* **Exercise details**:
Transcribe the records exactly. Pictures do not belong in the transcription.

Stored items
------------------------------------------------------------

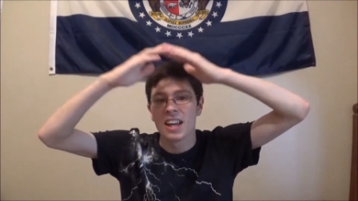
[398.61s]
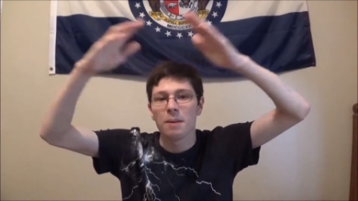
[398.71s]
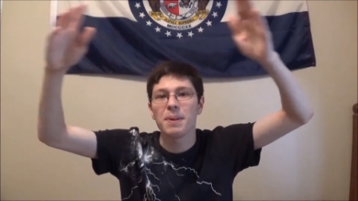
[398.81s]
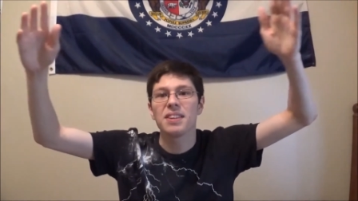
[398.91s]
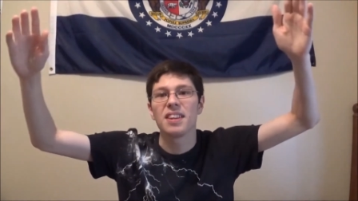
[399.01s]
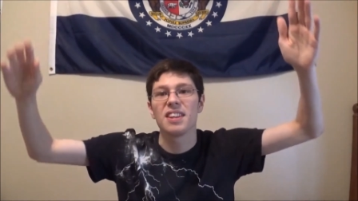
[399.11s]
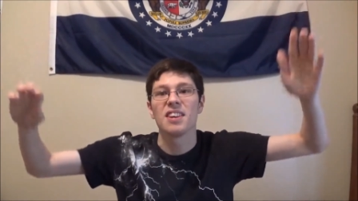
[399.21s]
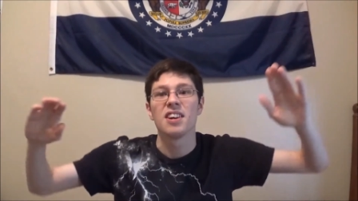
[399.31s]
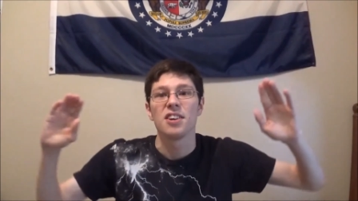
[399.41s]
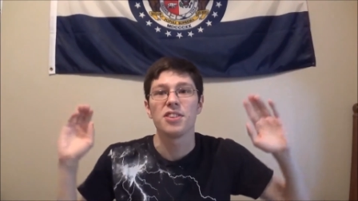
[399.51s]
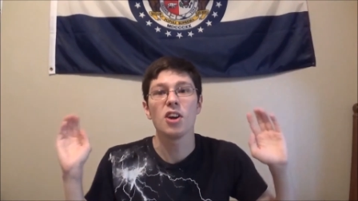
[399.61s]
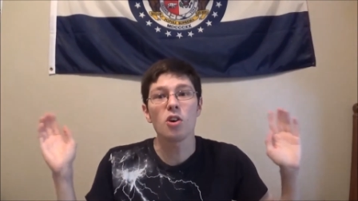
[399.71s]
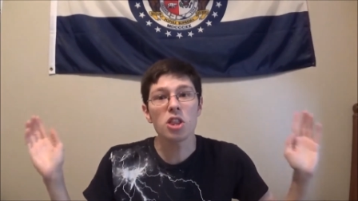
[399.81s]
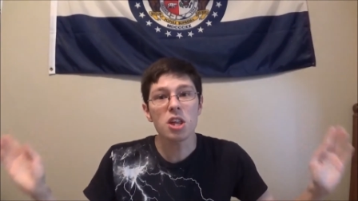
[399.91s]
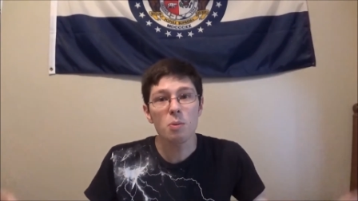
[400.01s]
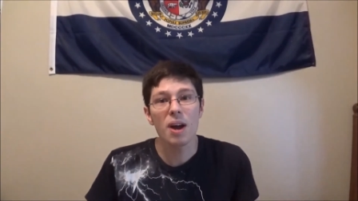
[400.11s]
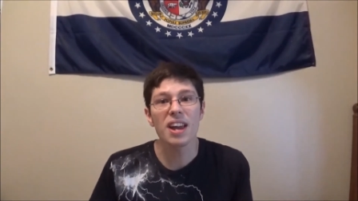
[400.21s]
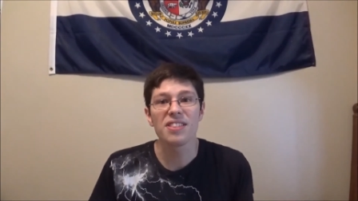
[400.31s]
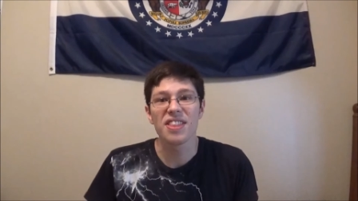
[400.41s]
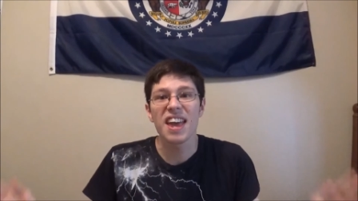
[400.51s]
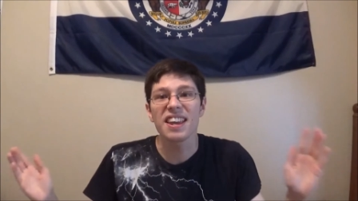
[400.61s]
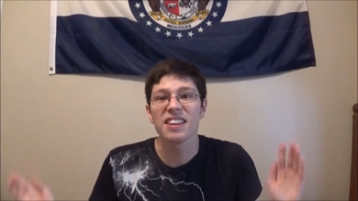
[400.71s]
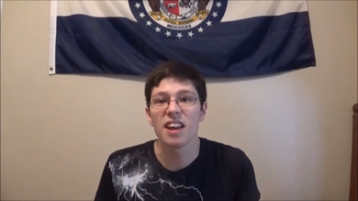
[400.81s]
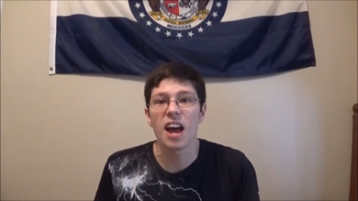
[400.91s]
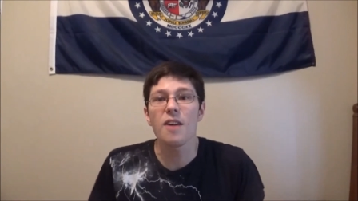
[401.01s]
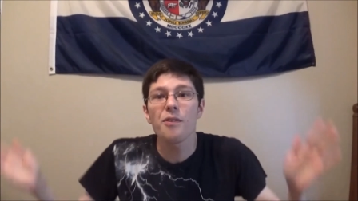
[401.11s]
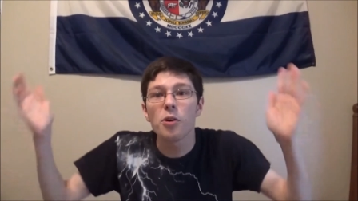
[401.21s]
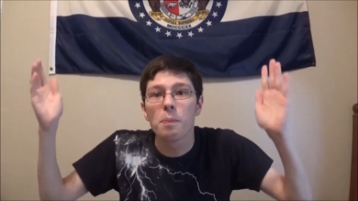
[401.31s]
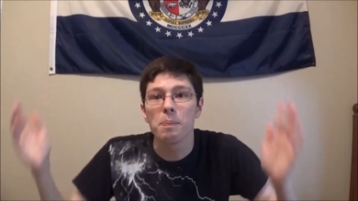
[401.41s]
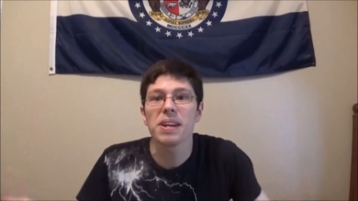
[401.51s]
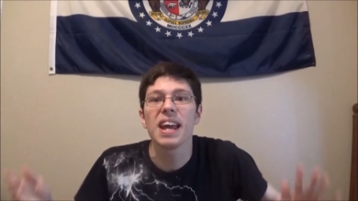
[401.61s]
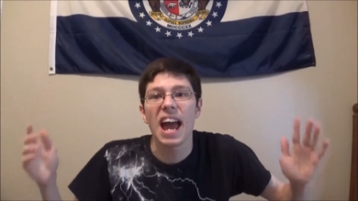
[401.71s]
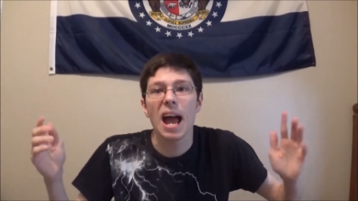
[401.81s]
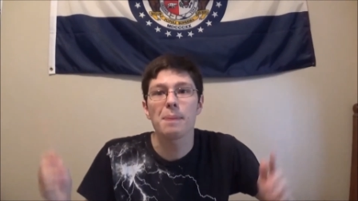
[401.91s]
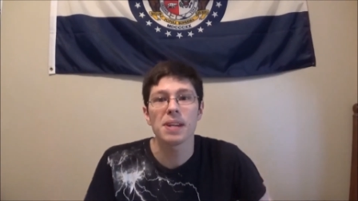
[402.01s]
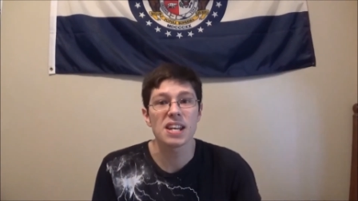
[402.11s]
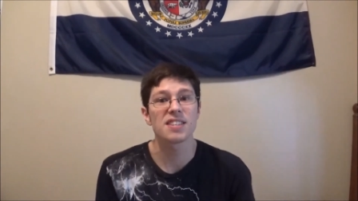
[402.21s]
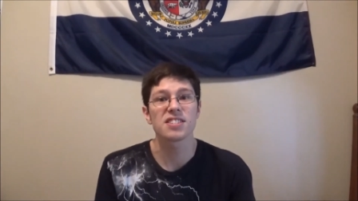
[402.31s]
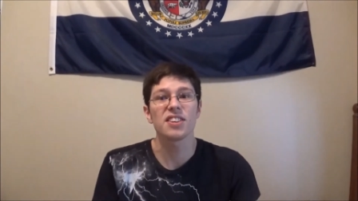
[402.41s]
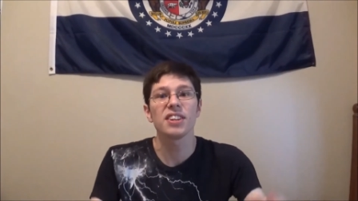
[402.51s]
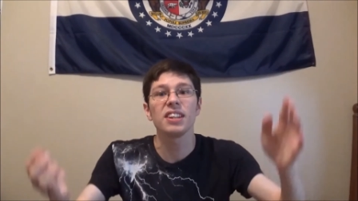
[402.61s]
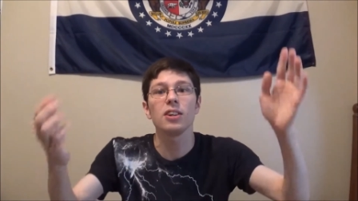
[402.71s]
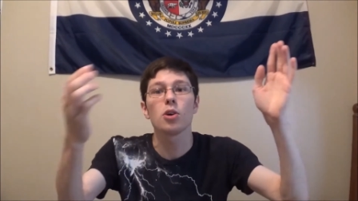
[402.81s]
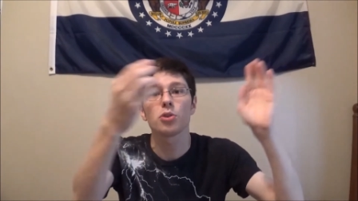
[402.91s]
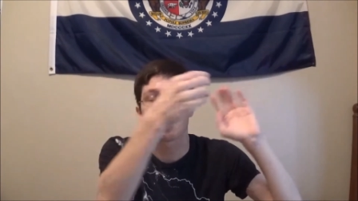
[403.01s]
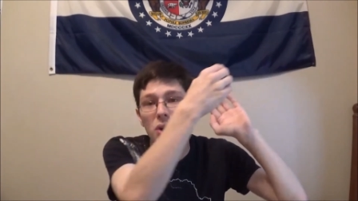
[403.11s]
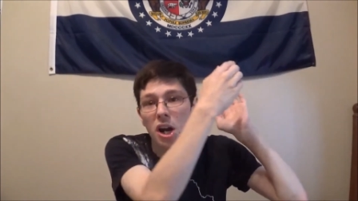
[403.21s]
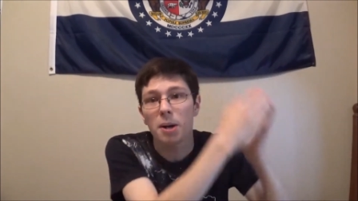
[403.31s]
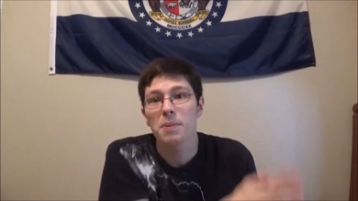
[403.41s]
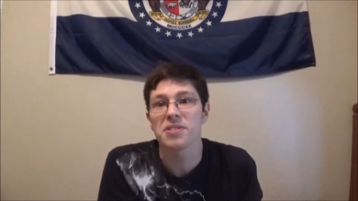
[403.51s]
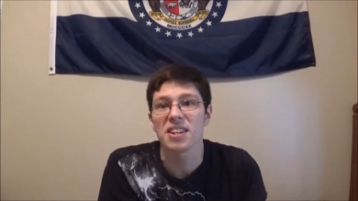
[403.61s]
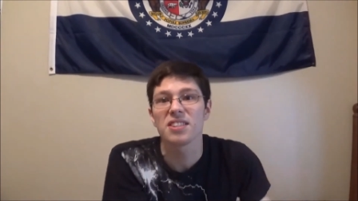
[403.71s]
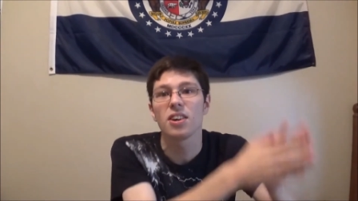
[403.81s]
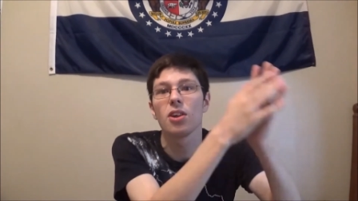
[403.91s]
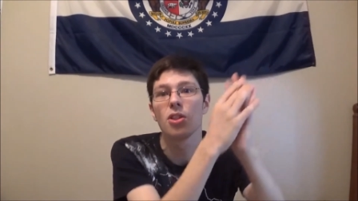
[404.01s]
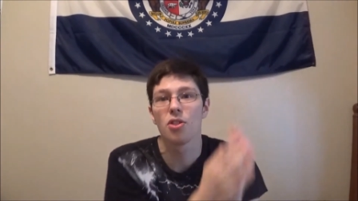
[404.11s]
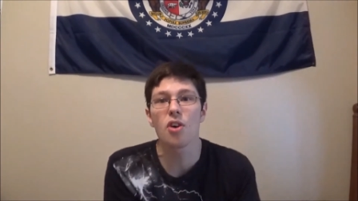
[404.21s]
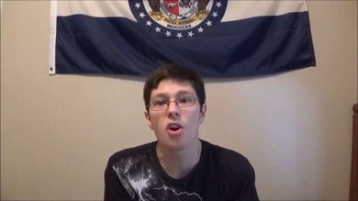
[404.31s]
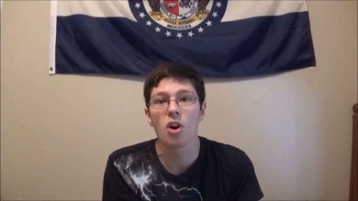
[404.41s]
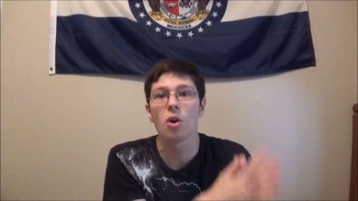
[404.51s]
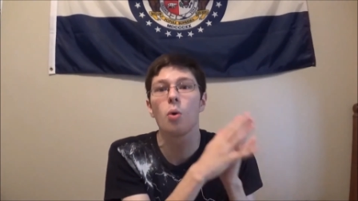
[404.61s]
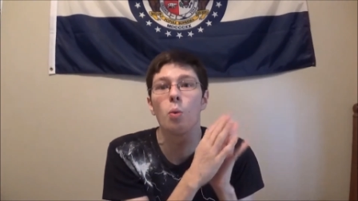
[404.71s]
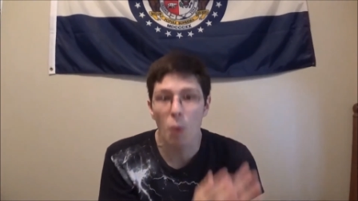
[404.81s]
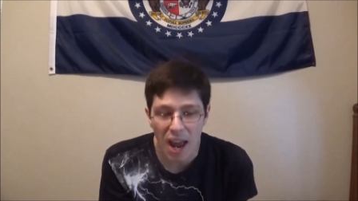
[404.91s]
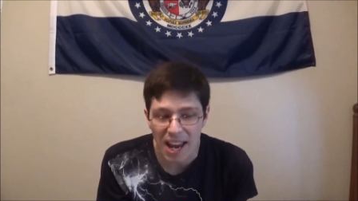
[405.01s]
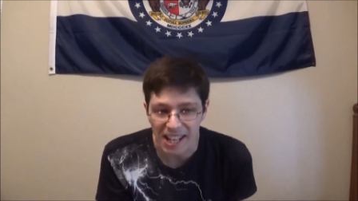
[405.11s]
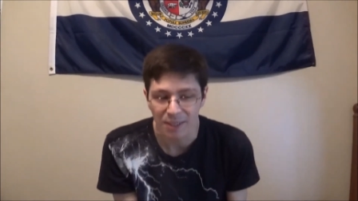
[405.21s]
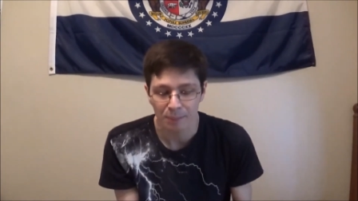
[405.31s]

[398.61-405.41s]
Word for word: I mean, the only way they can ever be happy is something goes 100% their way.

------------------------------------------------------------

* **Reply**:
[398.61s]
[398.71s]
[398.81s]
[398.91s]
[399.01s]
[399.11s]
[399.21s]
[399.31s]
[399.41s]
[399.51s]
[399.61s]
[399.71s]
[399.81s]
[399.91s]
[400.01s]
[400.11s]
[400.21s]
[400.31s]
[400.41s]
[400.51s]
[400.61s]
[400.71s]
[400.81s]
[400.91s]
[401.01s]
[401.11s]
[401.21s]
[401.31s]
[401.41s]
[401.51s]
[401.61s]
[401.71s]
[401.81s]
[401.91s]
[402.01s]
[402.11s]
[402.21s]
[402.31s]
[402.41s]
[402.51s]
[402.61s]
[402.71s]
[402.81s]
[402.91s]
[403.01s]
[403.11s]
[403.21s]
[403.31s]
[403.41s]
[403.51s]
[403.61s]
[403.71s]
[403.81s]
[403.91s]
[404.01s]
[404.11s]
[404.21s]
[404.31s]
[404.41s]
[404.51s]
[404.61s]
[404.71s]
[404.81s]
[404.91s]
[405.01s]
[405.11s]
[405.21s]
[405.31s]

[398.61-405.41s]
Word for word: I mean, the only way they can ever be happy is something goes 100% their way.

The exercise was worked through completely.